Below are records to be copied exactly; their pictures are to be omitted.

(EXERCISE INPUTS Opens)

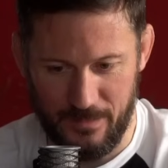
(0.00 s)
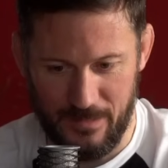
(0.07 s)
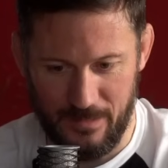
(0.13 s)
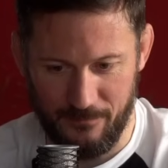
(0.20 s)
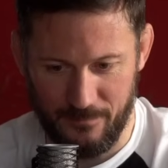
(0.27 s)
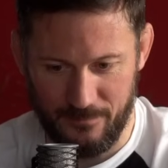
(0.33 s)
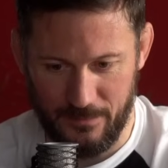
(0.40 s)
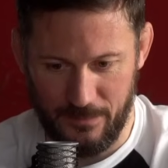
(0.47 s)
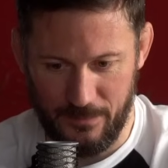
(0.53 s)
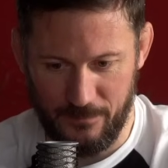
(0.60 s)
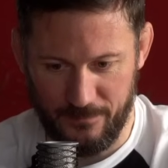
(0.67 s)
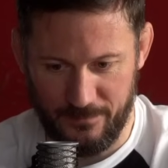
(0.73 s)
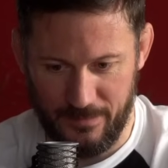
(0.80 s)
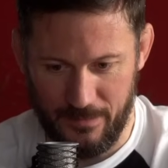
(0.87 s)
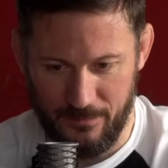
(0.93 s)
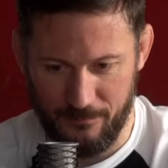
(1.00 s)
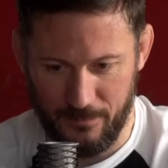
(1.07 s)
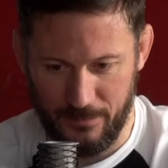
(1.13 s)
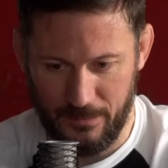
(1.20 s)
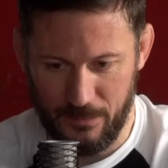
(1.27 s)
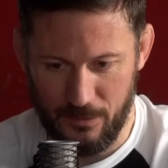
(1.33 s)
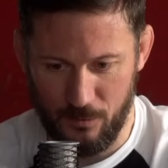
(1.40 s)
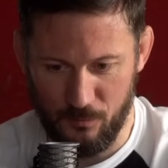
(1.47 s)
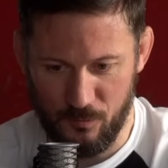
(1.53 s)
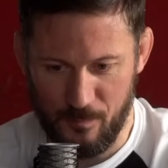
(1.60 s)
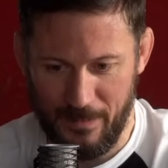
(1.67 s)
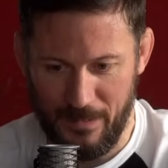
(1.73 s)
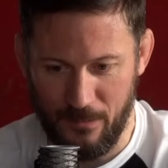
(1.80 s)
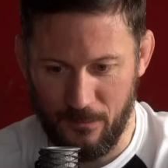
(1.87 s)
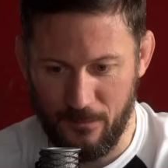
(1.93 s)
have is that he doesn't have like huge
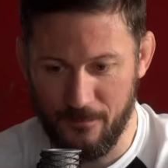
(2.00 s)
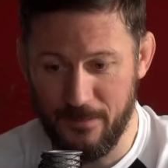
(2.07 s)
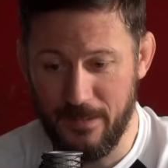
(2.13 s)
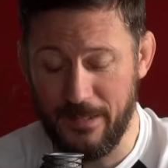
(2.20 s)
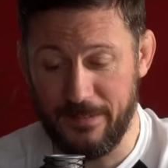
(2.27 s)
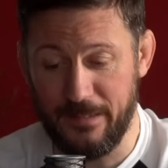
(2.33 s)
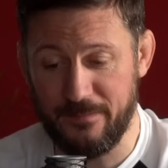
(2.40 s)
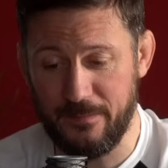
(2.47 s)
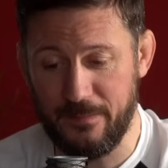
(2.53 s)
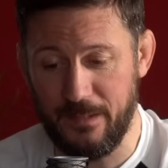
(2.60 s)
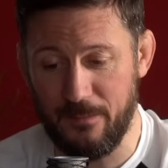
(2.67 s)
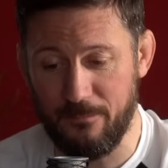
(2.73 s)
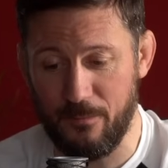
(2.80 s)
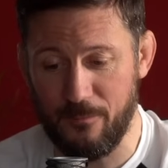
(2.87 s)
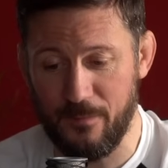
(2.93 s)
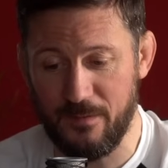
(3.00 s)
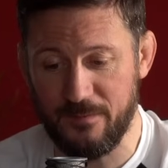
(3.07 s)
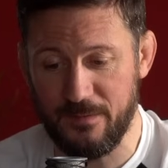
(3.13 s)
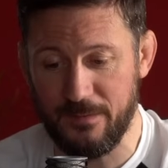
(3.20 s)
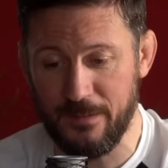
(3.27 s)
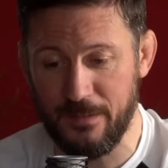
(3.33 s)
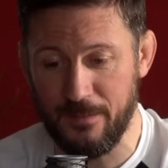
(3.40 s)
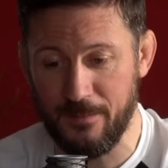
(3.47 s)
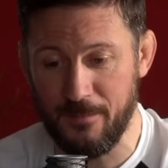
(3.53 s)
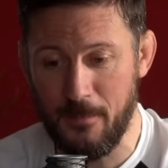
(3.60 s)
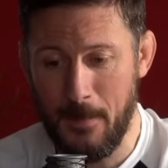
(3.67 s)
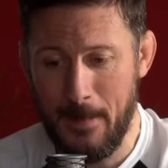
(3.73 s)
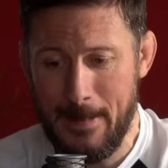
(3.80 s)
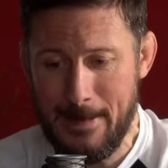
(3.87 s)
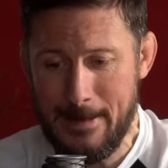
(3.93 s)
power, and that's the thing if you're facing Dylan,
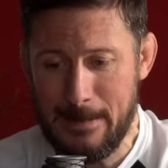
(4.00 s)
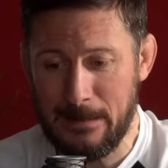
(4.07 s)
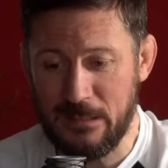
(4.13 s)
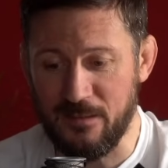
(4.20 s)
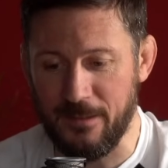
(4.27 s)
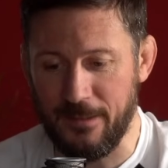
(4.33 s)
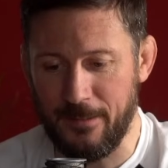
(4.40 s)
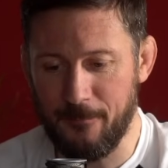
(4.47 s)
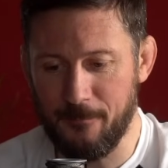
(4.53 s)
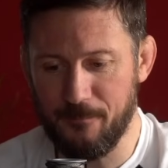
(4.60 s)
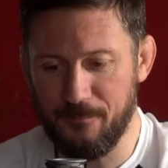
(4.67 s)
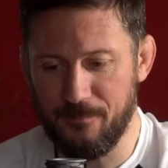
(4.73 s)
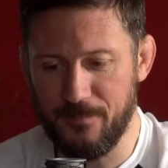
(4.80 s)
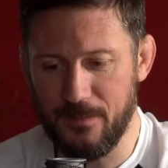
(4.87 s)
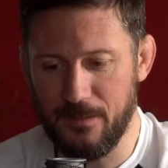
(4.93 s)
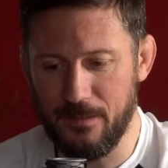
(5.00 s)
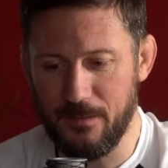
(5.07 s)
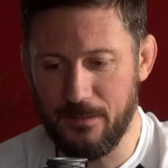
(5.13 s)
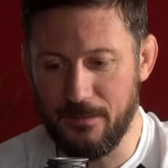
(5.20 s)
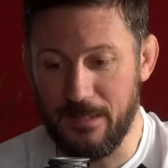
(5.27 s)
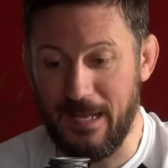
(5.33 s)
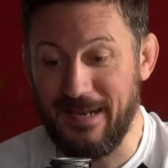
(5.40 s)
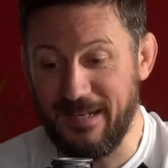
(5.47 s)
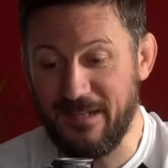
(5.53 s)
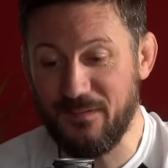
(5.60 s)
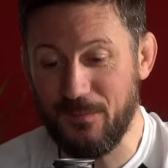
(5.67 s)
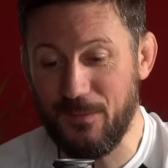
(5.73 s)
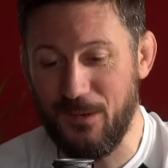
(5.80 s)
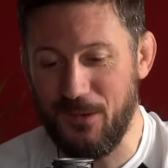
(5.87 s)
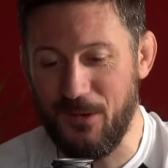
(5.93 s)
like, and
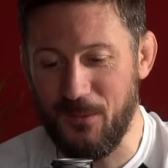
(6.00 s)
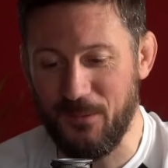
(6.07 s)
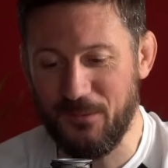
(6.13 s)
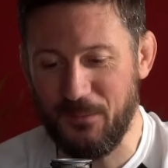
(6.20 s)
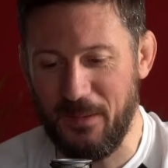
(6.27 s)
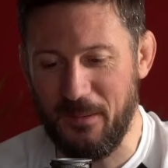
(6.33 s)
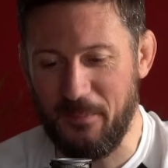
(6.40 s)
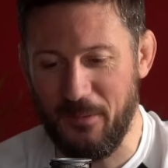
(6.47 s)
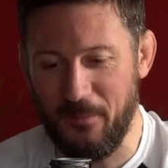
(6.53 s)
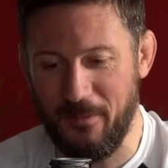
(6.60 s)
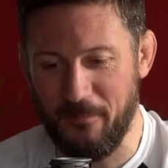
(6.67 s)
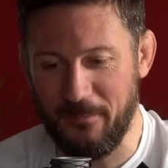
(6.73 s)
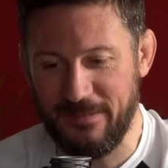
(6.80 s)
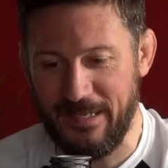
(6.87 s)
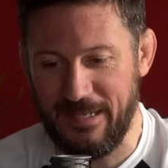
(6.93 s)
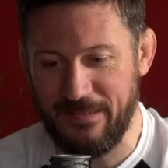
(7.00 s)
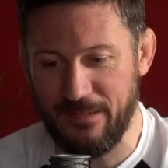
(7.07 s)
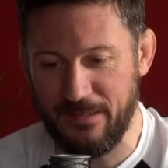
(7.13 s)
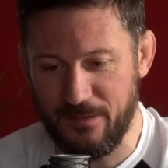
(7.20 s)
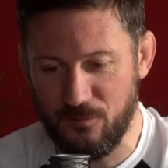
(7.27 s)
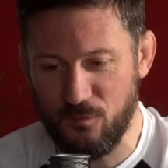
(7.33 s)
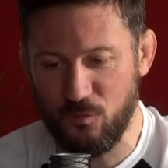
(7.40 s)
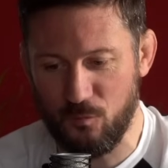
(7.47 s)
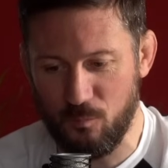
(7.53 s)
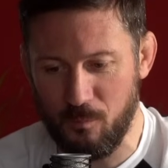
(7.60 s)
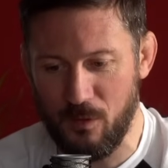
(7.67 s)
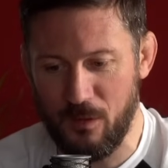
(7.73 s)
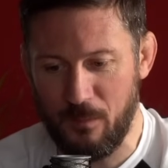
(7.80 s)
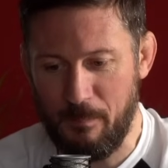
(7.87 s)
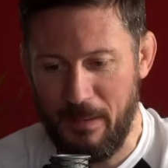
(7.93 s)
that's almost why I put him in with that like
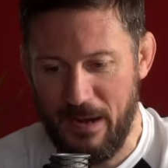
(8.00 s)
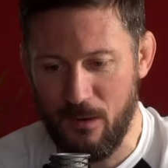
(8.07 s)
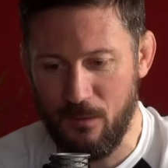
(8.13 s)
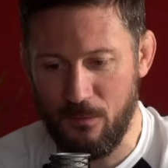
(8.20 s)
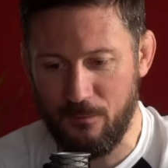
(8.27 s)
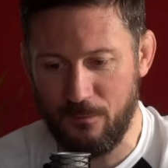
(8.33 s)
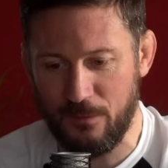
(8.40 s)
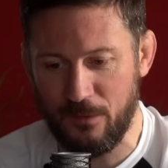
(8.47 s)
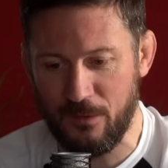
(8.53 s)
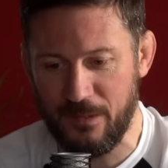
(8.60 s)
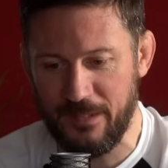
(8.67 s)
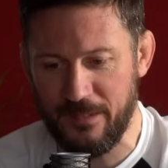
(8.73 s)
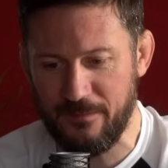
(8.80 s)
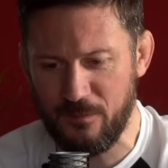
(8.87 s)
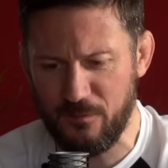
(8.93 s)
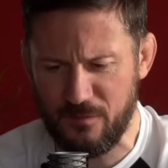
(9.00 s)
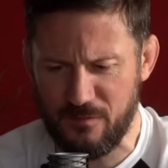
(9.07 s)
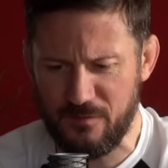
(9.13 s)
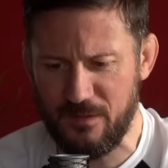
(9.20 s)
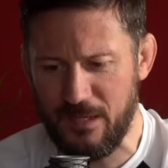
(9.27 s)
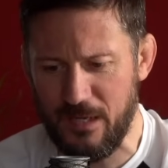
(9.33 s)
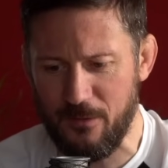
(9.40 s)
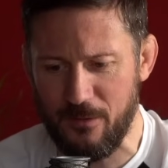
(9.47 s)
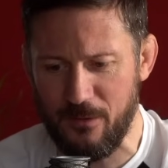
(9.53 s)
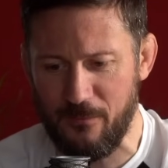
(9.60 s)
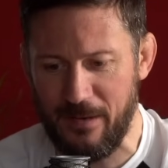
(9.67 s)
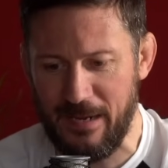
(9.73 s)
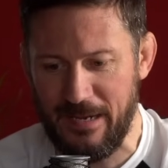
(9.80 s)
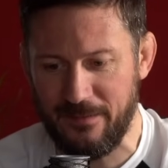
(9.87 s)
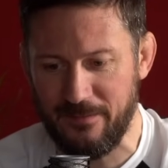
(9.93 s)
small, powerful guy just to see how he'd
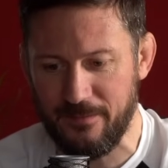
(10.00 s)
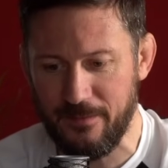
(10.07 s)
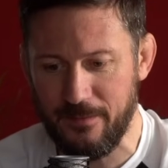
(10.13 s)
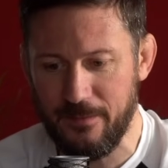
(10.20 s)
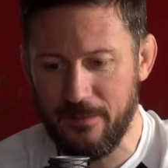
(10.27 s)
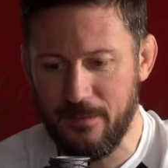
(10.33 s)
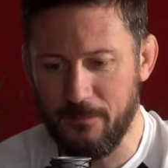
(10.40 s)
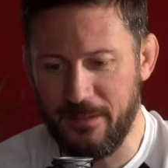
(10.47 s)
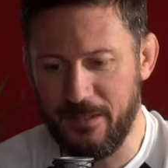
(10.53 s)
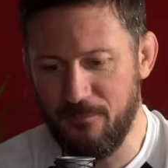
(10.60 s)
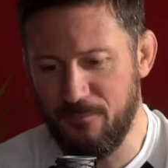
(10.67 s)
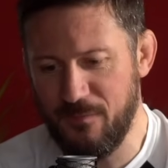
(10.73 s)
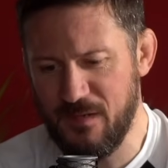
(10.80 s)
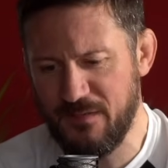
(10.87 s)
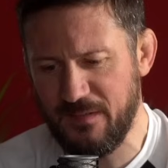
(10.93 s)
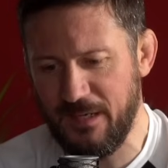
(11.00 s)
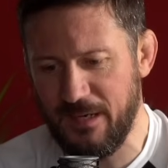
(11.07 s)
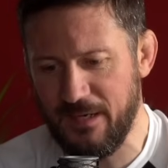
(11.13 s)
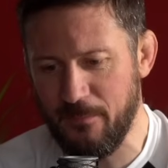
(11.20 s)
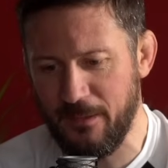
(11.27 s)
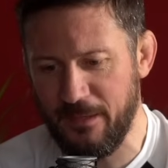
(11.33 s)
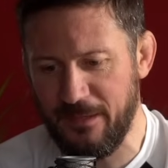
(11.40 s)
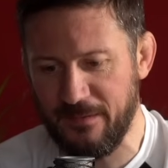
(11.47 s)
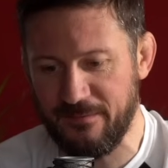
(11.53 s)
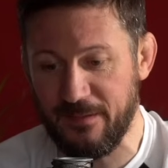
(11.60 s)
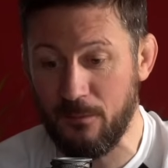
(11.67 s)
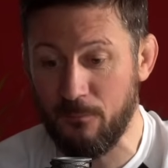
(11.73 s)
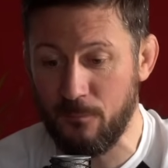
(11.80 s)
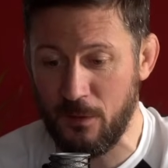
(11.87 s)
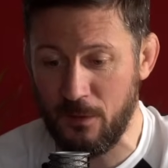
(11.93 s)
react. But him facing anybody that's
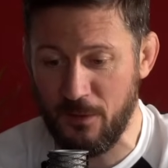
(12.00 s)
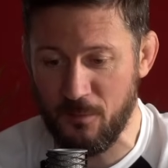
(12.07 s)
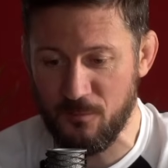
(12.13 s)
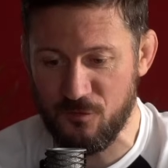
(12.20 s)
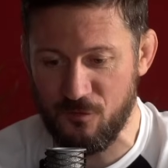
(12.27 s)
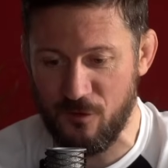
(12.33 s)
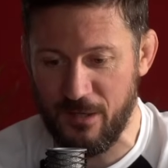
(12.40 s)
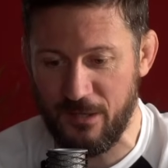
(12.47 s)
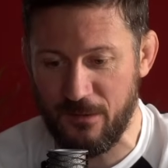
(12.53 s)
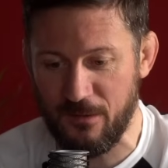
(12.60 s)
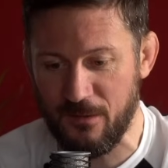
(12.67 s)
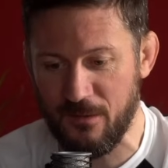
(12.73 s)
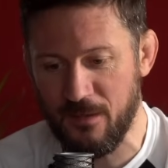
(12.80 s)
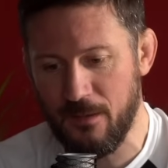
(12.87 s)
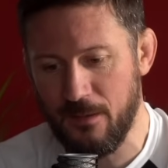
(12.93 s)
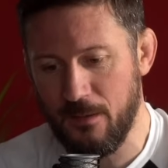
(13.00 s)
like a volume striker,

(EXERCISE INPUTS Closes)

ANSWER TO THE EXERCISE:
(0.00 s)
(0.07 s)
(0.13 s)
(0.20 s)
(0.27 s)
(0.33 s)
(0.40 s)
(0.47 s)
(0.53 s)
(0.60 s)
(0.67 s)
(0.73 s)
(0.80 s)
(0.87 s)
(0.93 s)
(1.00 s)
(1.07 s)
(1.13 s)
(1.20 s)
(1.27 s)
(1.33 s)
(1.40 s)
(1.47 s)
(1.53 s)
(1.60 s)
(1.67 s)
(1.73 s)
(1.80 s)
(1.87 s)
(1.93 s)
have is that he doesn't have like huge
(2.00 s)
(2.07 s)
(2.13 s)
(2.20 s)
(2.27 s)
(2.33 s)
(2.40 s)
(2.47 s)
(2.53 s)
(2.60 s)
(2.67 s)
(2.73 s)
(2.80 s)
(2.87 s)
(2.93 s)
(3.00 s)
(3.07 s)
(3.13 s)
(3.20 s)
(3.27 s)
(3.33 s)
(3.40 s)
(3.47 s)
(3.53 s)
(3.60 s)
(3.67 s)
(3.73 s)
(3.80 s)
(3.87 s)
(3.93 s)
power, and that's the thing if you're facing Dylan,
(4.00 s)
(4.07 s)
(4.13 s)
(4.20 s)
(4.27 s)
(4.33 s)
(4.40 s)
(4.47 s)
(4.53 s)
(4.60 s)
(4.67 s)
(4.73 s)
(4.80 s)
(4.87 s)
(4.93 s)
(5.00 s)
(5.07 s)
(5.13 s)
(5.20 s)
(5.27 s)
(5.33 s)
(5.40 s)
(5.47 s)
(5.53 s)
(5.60 s)
(5.67 s)
(5.73 s)
(5.80 s)
(5.87 s)
(5.93 s)
like, and
(6.00 s)
(6.07 s)
(6.13 s)
(6.20 s)
(6.27 s)
(6.33 s)
(6.40 s)
(6.47 s)
(6.53 s)
(6.60 s)
(6.67 s)
(6.73 s)
(6.80 s)
(6.87 s)
(6.93 s)
(7.00 s)
(7.07 s)
(7.13 s)
(7.20 s)
(7.27 s)
(7.33 s)
(7.40 s)
(7.47 s)
(7.53 s)
(7.60 s)
(7.67 s)
(7.73 s)
(7.80 s)
(7.87 s)
(7.93 s)
that's almost why I put him in with that like
(8.00 s)
(8.07 s)
(8.13 s)
(8.20 s)
(8.27 s)
(8.33 s)
(8.40 s)
(8.47 s)
(8.53 s)
(8.60 s)
(8.67 s)
(8.73 s)
(8.80 s)
(8.87 s)
(8.93 s)
(9.00 s)
(9.07 s)
(9.13 s)
(9.20 s)
(9.27 s)
(9.33 s)
(9.40 s)
(9.47 s)
(9.53 s)
(9.60 s)
(9.67 s)
(9.73 s)
(9.80 s)
(9.87 s)
(9.93 s)
small, powerful guy just to see how he'd
(10.00 s)
(10.07 s)
(10.13 s)
(10.20 s)
(10.27 s)
(10.33 s)
(10.40 s)
(10.47 s)
(10.53 s)
(10.60 s)
(10.67 s)
(10.73 s)
(10.80 s)
(10.87 s)
(10.93 s)
(11.00 s)
(11.07 s)
(11.13 s)
(11.20 s)
(11.27 s)
(11.33 s)
(11.40 s)
(11.47 s)
(11.53 s)
(11.60 s)
(11.67 s)
(11.73 s)
(11.80 s)
(11.87 s)
(11.93 s)
react. But him facing anybody that's
(12.00 s)
(12.07 s)
(12.13 s)
(12.20 s)
(12.27 s)
(12.33 s)
(12.40 s)
(12.47 s)
(12.53 s)
(12.60 s)
(12.67 s)
(12.73 s)
(12.80 s)
(12.87 s)
(12.93 s)
(13.00 s)
like a volume striker,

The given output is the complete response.